WHAT TO PRODUCE -
From the records below, please return each line that holds the word "with".

DATA EXTRACTS -
..............................
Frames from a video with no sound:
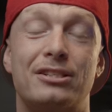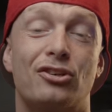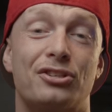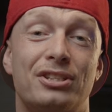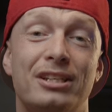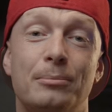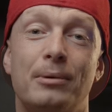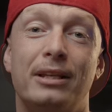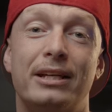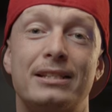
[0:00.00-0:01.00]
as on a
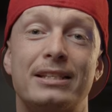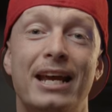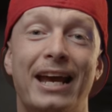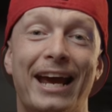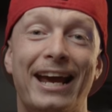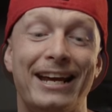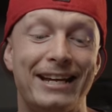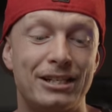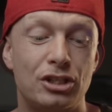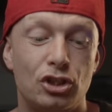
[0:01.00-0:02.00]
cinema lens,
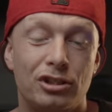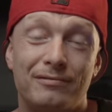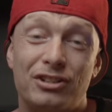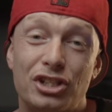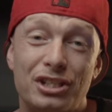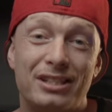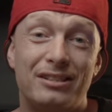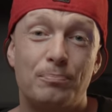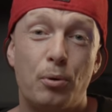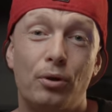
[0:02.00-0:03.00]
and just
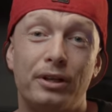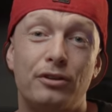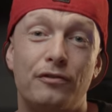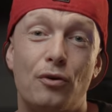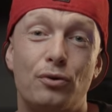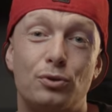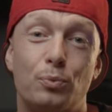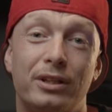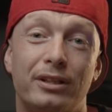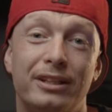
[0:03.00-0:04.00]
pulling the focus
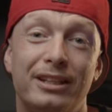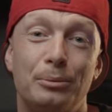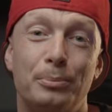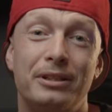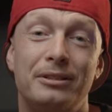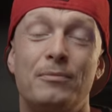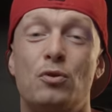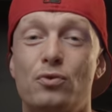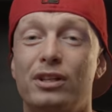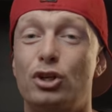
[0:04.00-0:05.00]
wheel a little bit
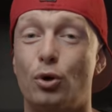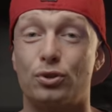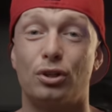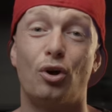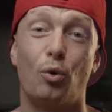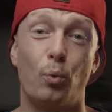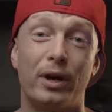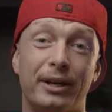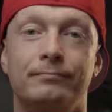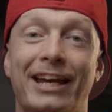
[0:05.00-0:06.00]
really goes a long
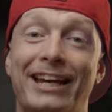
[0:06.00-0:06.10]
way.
..............................
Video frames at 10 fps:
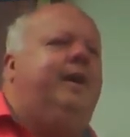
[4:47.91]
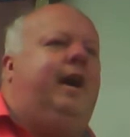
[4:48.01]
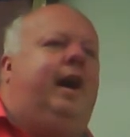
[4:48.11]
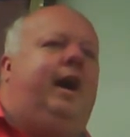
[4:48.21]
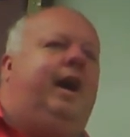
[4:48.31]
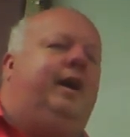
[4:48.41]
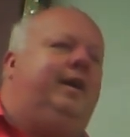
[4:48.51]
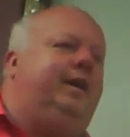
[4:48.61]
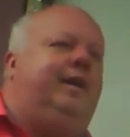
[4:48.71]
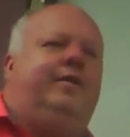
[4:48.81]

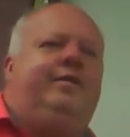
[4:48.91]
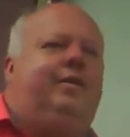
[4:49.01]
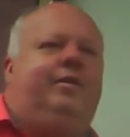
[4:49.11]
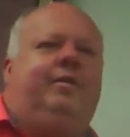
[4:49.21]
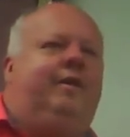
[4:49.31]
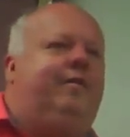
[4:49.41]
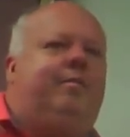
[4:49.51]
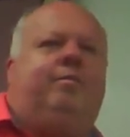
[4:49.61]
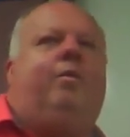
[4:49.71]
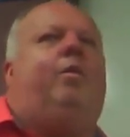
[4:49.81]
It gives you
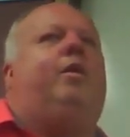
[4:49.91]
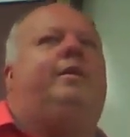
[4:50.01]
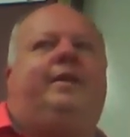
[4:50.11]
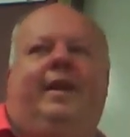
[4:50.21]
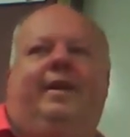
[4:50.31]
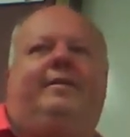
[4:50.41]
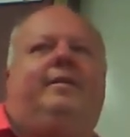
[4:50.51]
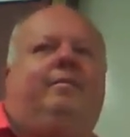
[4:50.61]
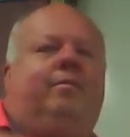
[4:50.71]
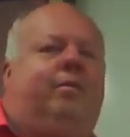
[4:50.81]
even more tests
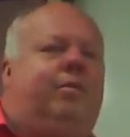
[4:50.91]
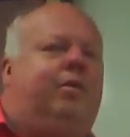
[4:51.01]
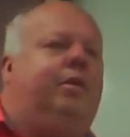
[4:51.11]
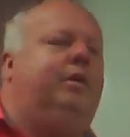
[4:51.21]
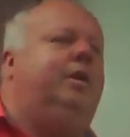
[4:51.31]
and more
..............................
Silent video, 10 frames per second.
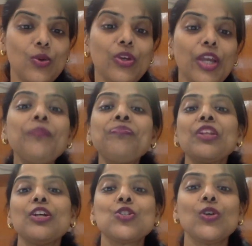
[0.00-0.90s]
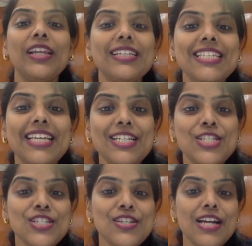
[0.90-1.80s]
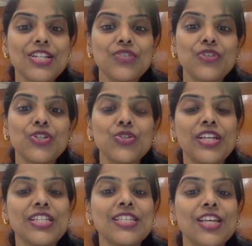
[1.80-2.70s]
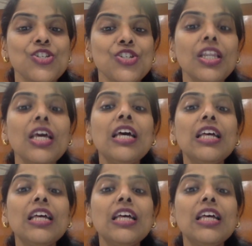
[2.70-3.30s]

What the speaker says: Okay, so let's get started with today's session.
..............................
ANSWER SECTION -
Frames from a video with no sound:
What the speaker says: Okay, so let's get started with today's session.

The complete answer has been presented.